Flexibility appears to be the new buzzword in education. It is possible that we have finally hit on an idea that we hope will take off like wildfire and, more importantly, be here for the long run.
There is no arguing that teachers need flexibility in a classroom, through curriculum and instructional implementation, to meet the needs of individual classes and students. Schoolhouses benefit from flexibility too, in order to build school- wide programs that match their student body’s needs.
In various ways, school districts also benefit from flexibility. Currently the state has embraced flexibility by encouraging school systems to adopt programs that allow them to waive certain requirements in order to build programs that will support their district’s needs and goals.
Flexibility not only exists within program development, but is also an important tool in system organization and structure.
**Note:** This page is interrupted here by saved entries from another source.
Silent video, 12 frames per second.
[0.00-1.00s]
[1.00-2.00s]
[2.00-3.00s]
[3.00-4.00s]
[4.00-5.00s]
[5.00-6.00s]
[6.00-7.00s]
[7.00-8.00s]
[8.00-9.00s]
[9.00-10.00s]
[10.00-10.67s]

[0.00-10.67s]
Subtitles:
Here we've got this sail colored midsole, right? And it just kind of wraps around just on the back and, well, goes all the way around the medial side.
The Georgia Constitution provides one-sided system flexibility through allowing for school system consolidation. In certain cases, very small school districts may see an opportunity to improve upon academic and extracurricular programs, and strengthen financial management through consolidating with another school district.
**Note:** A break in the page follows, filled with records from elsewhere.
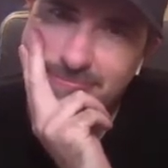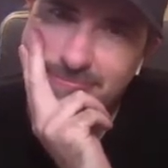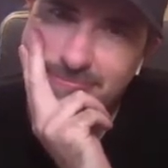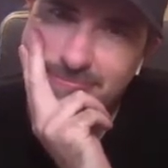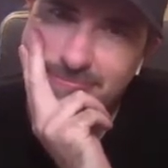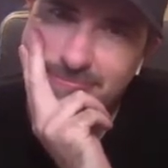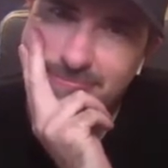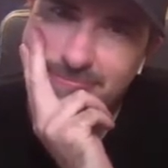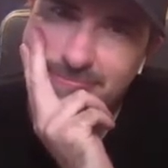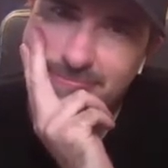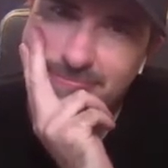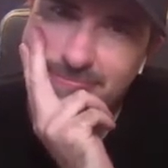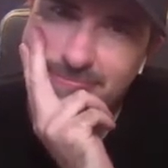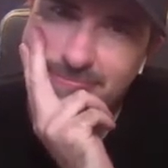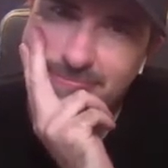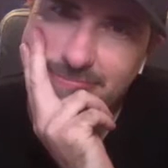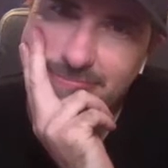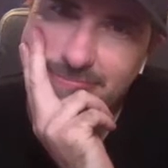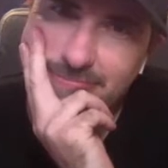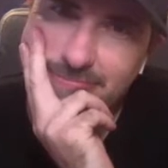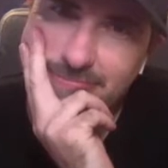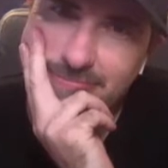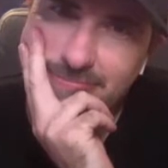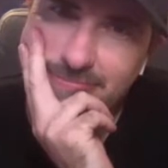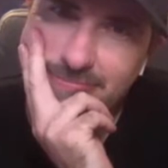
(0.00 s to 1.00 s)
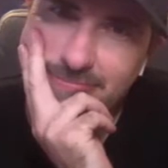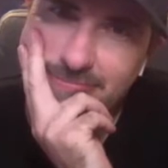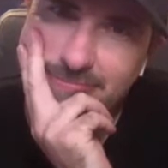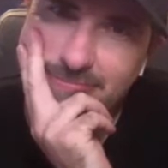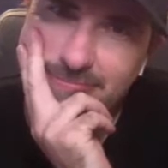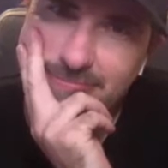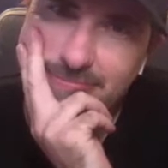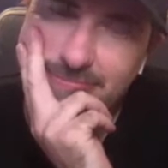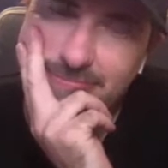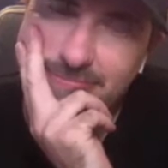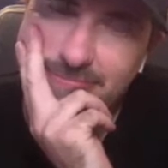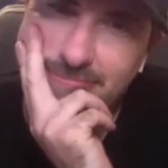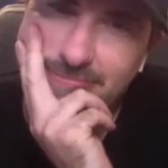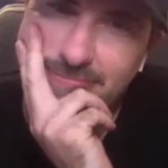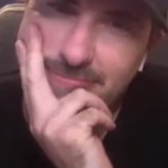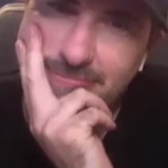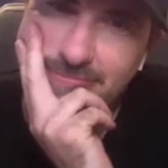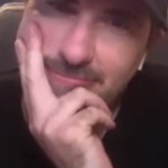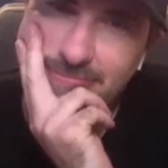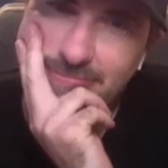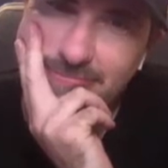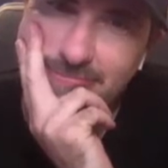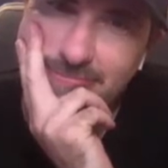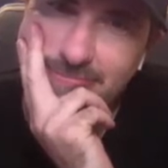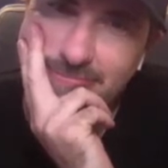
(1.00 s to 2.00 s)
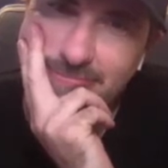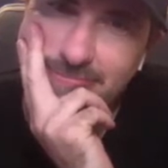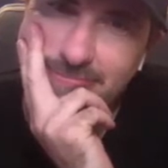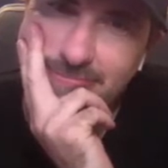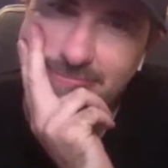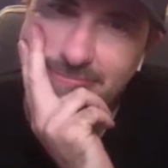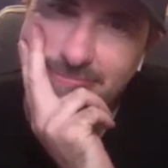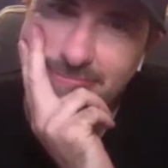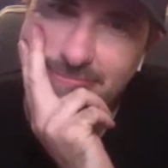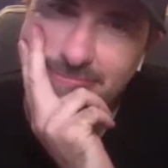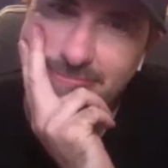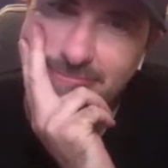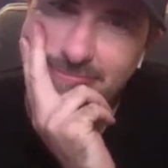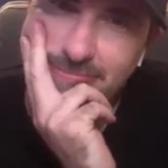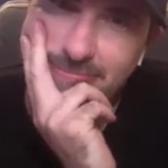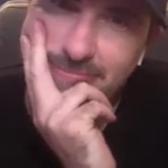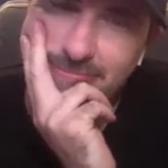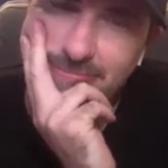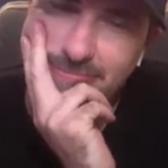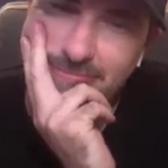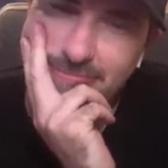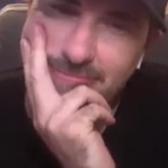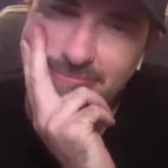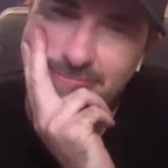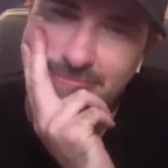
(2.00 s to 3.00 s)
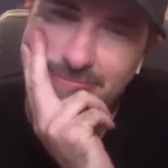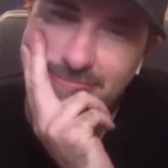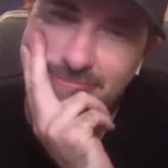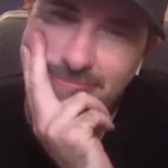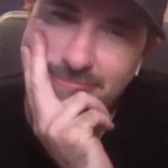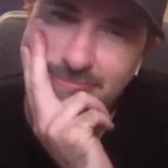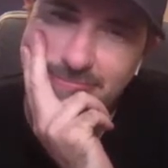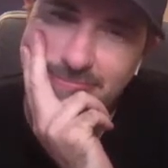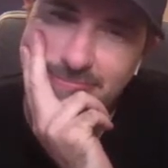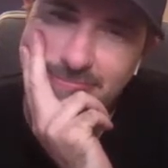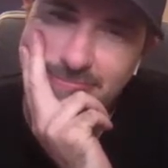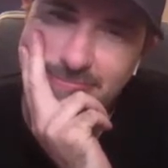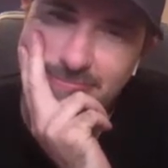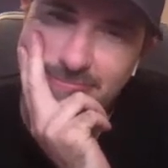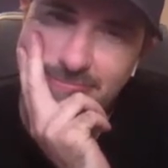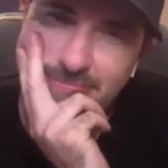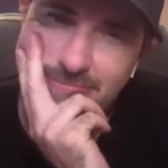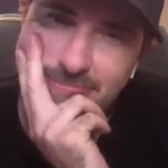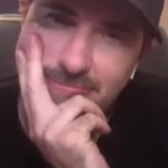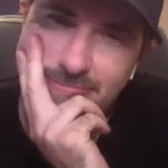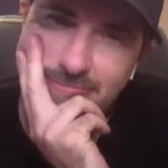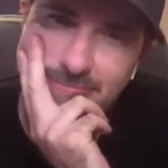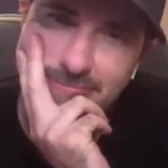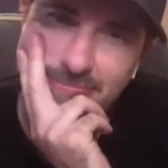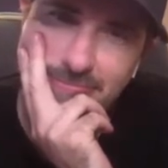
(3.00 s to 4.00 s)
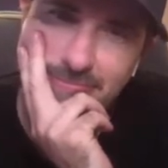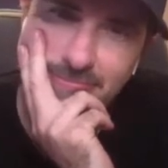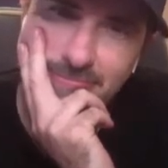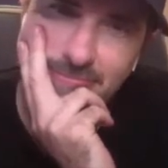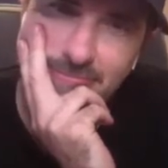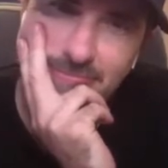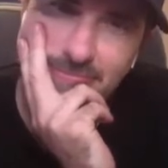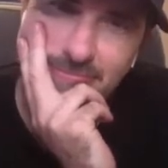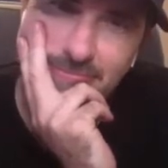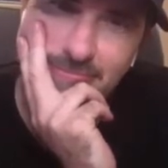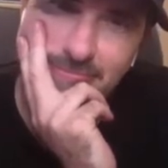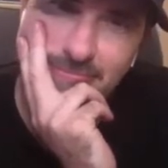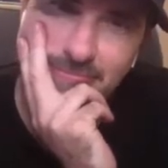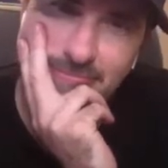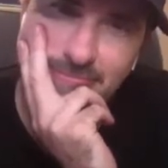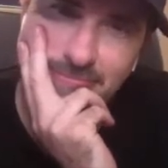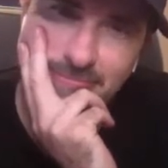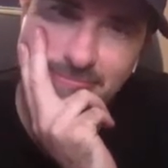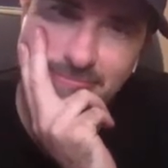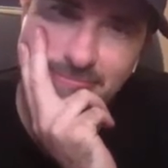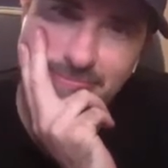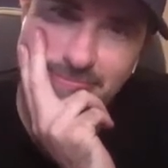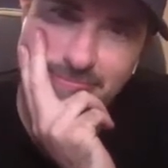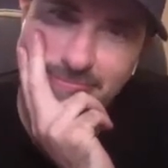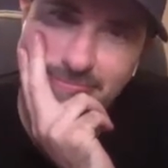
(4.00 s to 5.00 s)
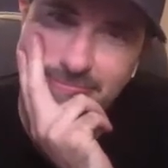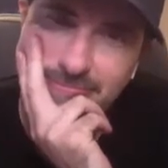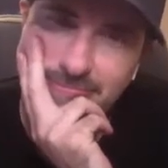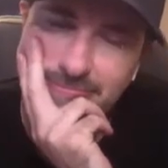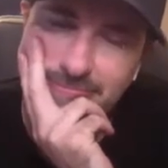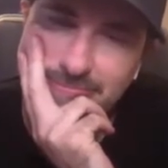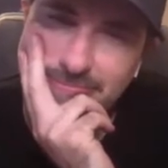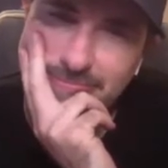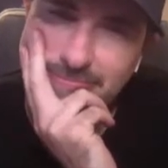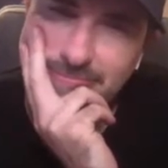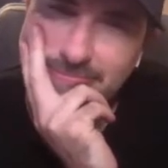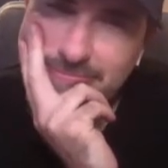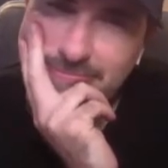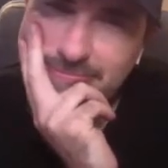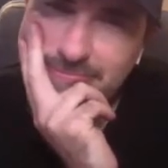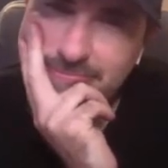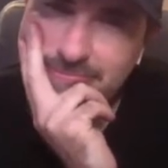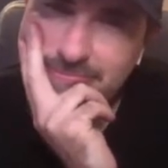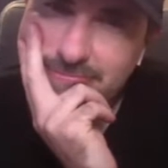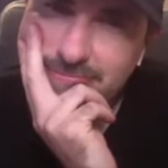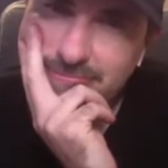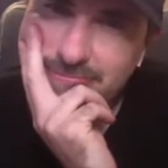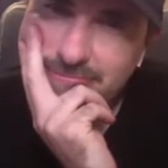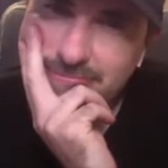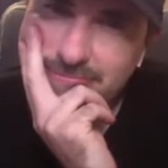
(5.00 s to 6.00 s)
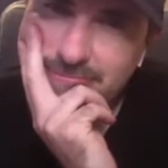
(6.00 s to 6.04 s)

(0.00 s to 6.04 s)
[no speech]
However, on the other end of the spectrum, when school systems are too large, there is no flexibility to deconsolidate.
This moves school-system flexibility into uncharted territory, as deconsolidation has never been broached. That is because only now, nearly 69 years after the Georgia Constitution capped the number of school systems in Georgia, are we realizing that just as there are school systems that can be too small to succeed, there are also school systems that are too large to succeed.
With the average school system nationwide being 3,500 students, it isn’t shocking that this conversation is not being heard more often. Super-sized systems are truly in the minority. However, when you consider that in a school system the size of DeKalb County you could fit 28 average-sized school systems, it seems deserved that this conversation be moved to the forefront.
To determine when a school system has grown too large to successfully offer an education that maximizes each student’s potential, you would look to the following: When a school system loses the ability to find the pulse of the individual student or accurately determine a schoolhouse’s needs (and more importantly meet those needs); when financial management becomes mismanagement because of an inability to effectively and efficiently match those dollars in a way that will result in successful outcomes; when the administration flow chart looks more like a fifth-generation family tree; or when media coverage seems lost in a labyrinth of continual hope for improvement with results that show a downward trend, the need for the flexibility of deconsolidation becomes critical.
There have been many studies pointing out the benefits of systems of manageable sizes. Among the measurable and observable positive outcomes are: higher graduation rates, maximizing of financial resources, increases in teacher satisfaction, increases in parental engagement, increased cross-level communication, and an increased sense of community.
Providing for the deconsolidation of super-sized systems can allow more students, parents, teachers and districts to realize these benefits.
House Resolution 486, put forth by Rep. Tom Taylor (R-Dunwoody), is the constitutional amendment that seeks to reintroduce the flexibility of school system deconsolidation into the constitution. It provides the opportunity for cities formed after 2005, and any other cities that share a contiguous border, to form municipal school systems.
By allowing for the opportunity to create municipal school systems of a manageable size, these new school districts can capitalize on the full benefits of flexibility on all levels in education: instructional differentiation in the classroom, program innovation in the schoolhouse and district structural flexibility. That provides a winning combination for everyone.